First published Edinburgh Saturday Post, 8 December 1827, p. 246. Never reprinted. This finely-crafted essay is designed to make careless readers assume that its perspective is Scottish, with phrases like ‘our neighbour John Bull’, the Scots word ‘bawbee’, and references to Sir Walter Scott’s novels.

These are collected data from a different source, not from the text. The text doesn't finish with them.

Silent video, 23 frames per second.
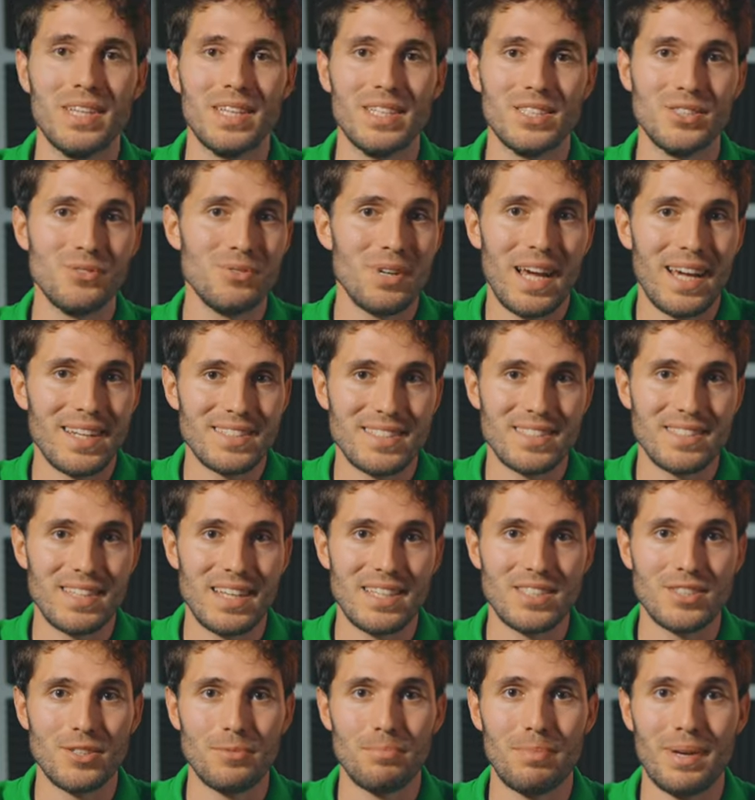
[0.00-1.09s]
do not
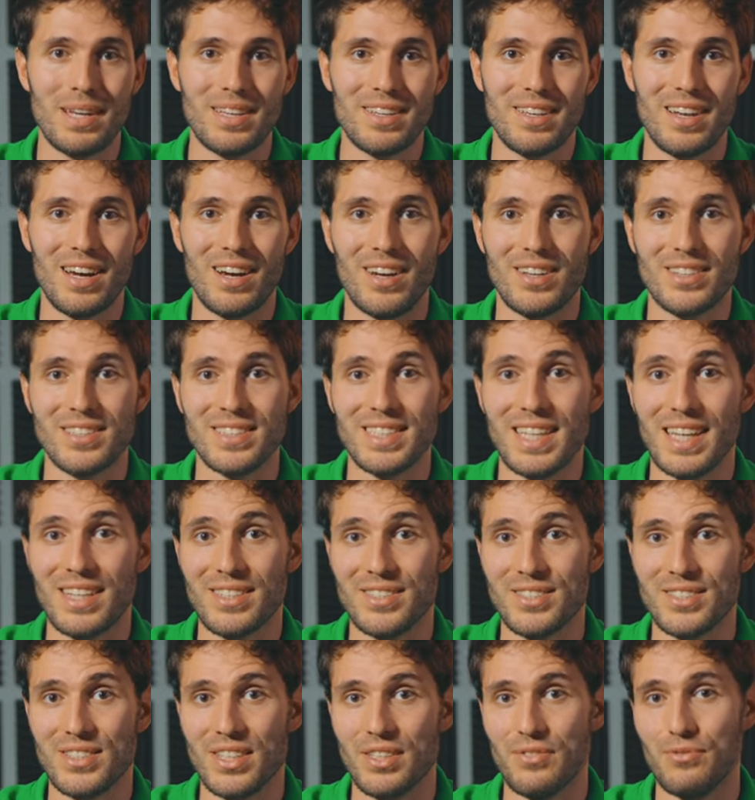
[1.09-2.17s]
hesitate to ping our
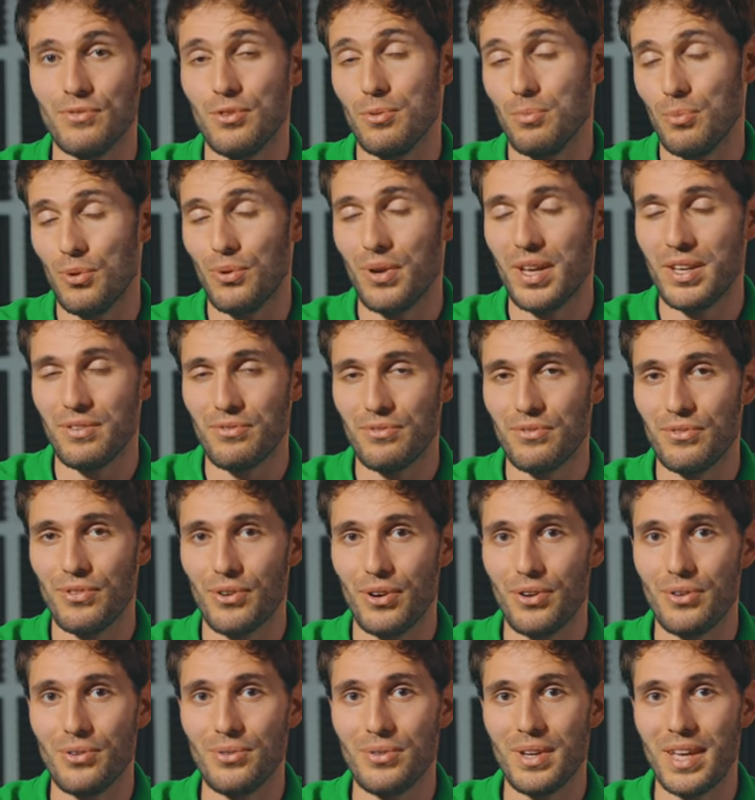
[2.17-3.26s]
sales team for more
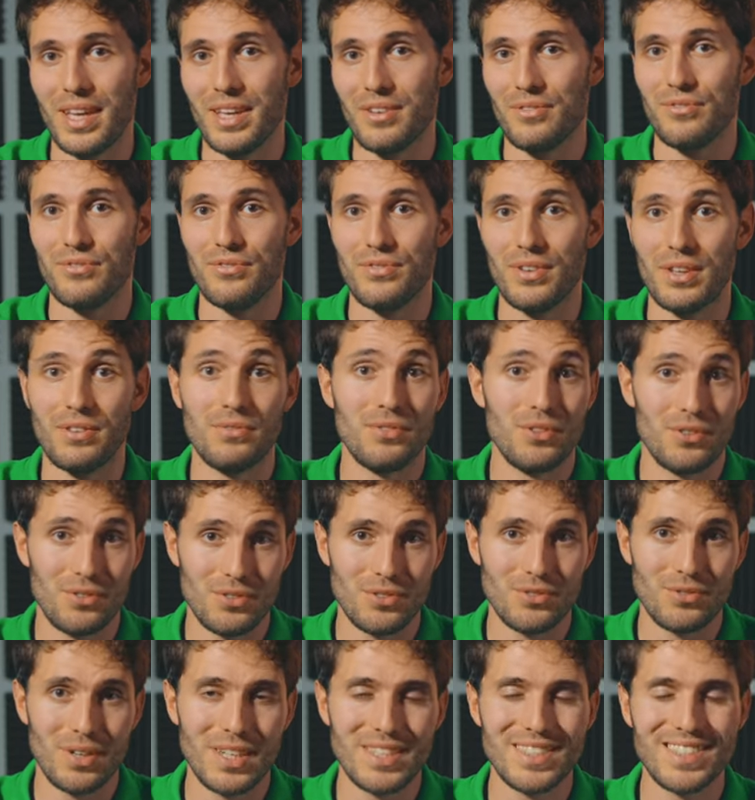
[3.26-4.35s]
info if, if you're
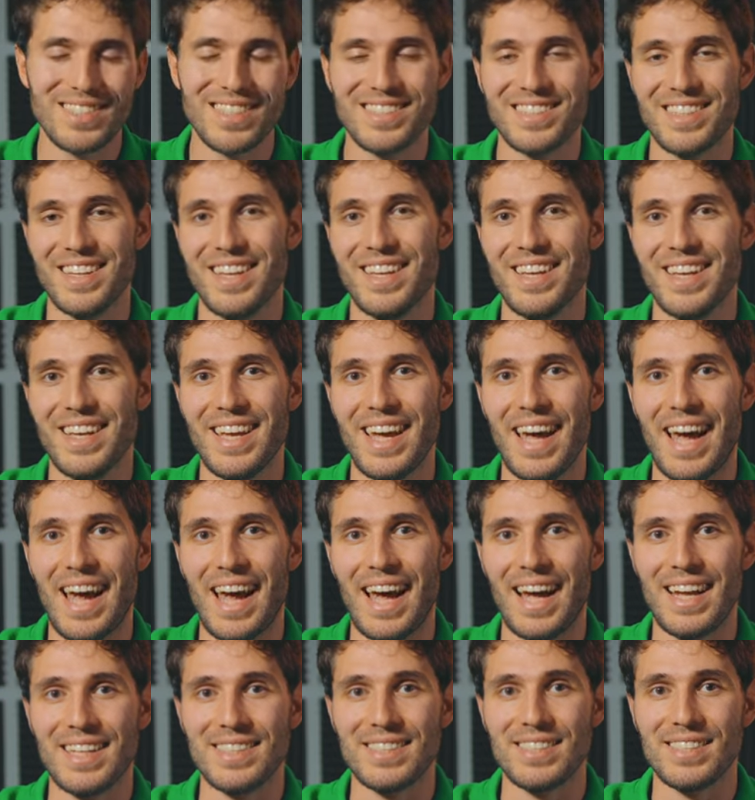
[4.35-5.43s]
interested,
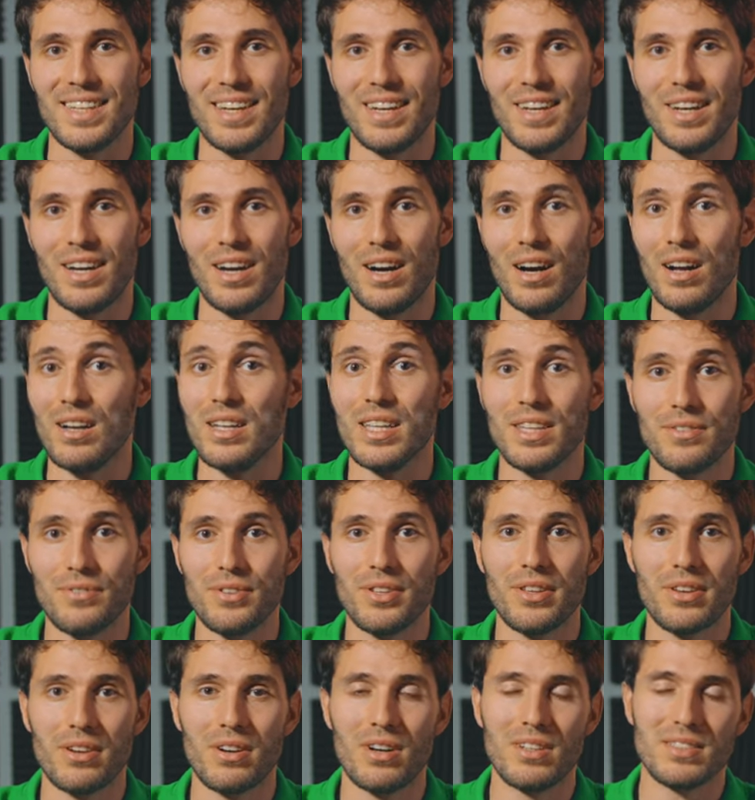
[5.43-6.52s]
and uh, I'll leave you
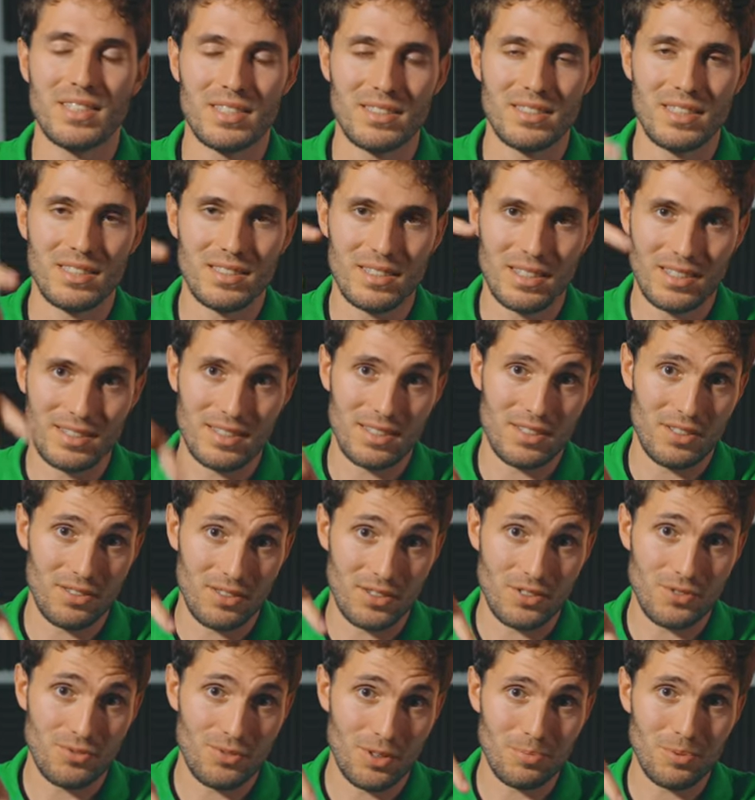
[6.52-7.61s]
the contact details in the
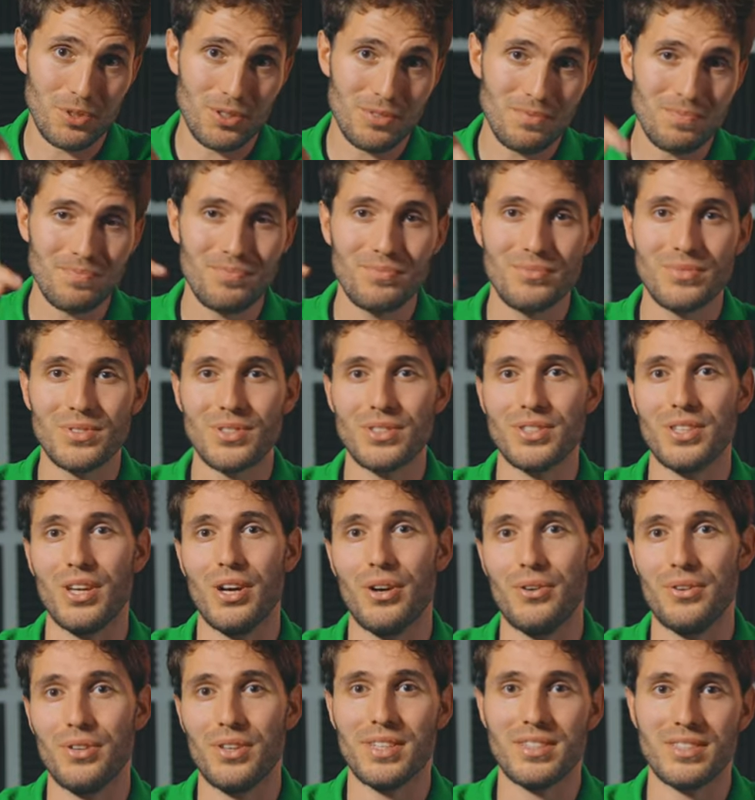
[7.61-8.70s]
description so
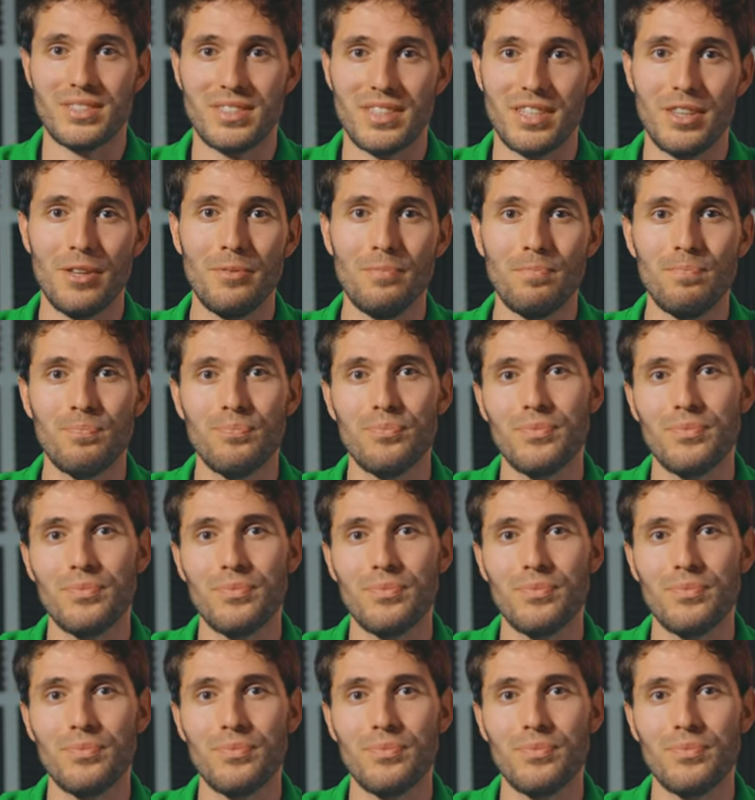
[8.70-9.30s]
you can see them.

A strain of flattery about ‘our fellow modern Athenians’ and ‘we, the men of Athens’, refers to the custom, common in the 1820s, of calling Edinburgh the Modern Athens, because of its prestige as a centre for learning; the same custom is implied in the comparisons between ‘ancient and modern Athenians’. These high-sounding phrases are undermined by a devastating irony that becomes clear in occasional sarcasms about the ‘gullibility’ and ‘delusion’ of ‘the modern Scotch Athenians’, and about the ‘seven sages of Gotham, who most assuredly were Scotsmen’. The ironic undertone will be obvious to informed readers by the third paragraph, where the writer says with a straight face that ‘as Athens was the eye of ancient Greece, as Milton expresses it, Edinburgh is also the eye of modern Great Britain’. Most subscribers to the Post would not have realized that the words about Athens being ‘the eye’ of ancient Greece are spoken by Satan, in Milton’s Paradise Regained, as part of his temptation of Christ; this piece of flattery is highly ironic in Milton’s poem, and equally so in this essay. Lest any doubt remain about the writer’s perspective, the article contains two later quotations from the same speech by Milton’s Satan. De Quincey’s profound interest in ‘the great harmonies of the Satanic speeches in Paradise Regained’ is expressed in his Confessions (Vol. 2, p. 63), and elsewhere (for example, ‘Elements of Rhetoric’, where Satan’s ‘impassioned eloquence’ is ‘not excelled in sublimity by any part of the poem’ (Vol. 6, pp. 168,169).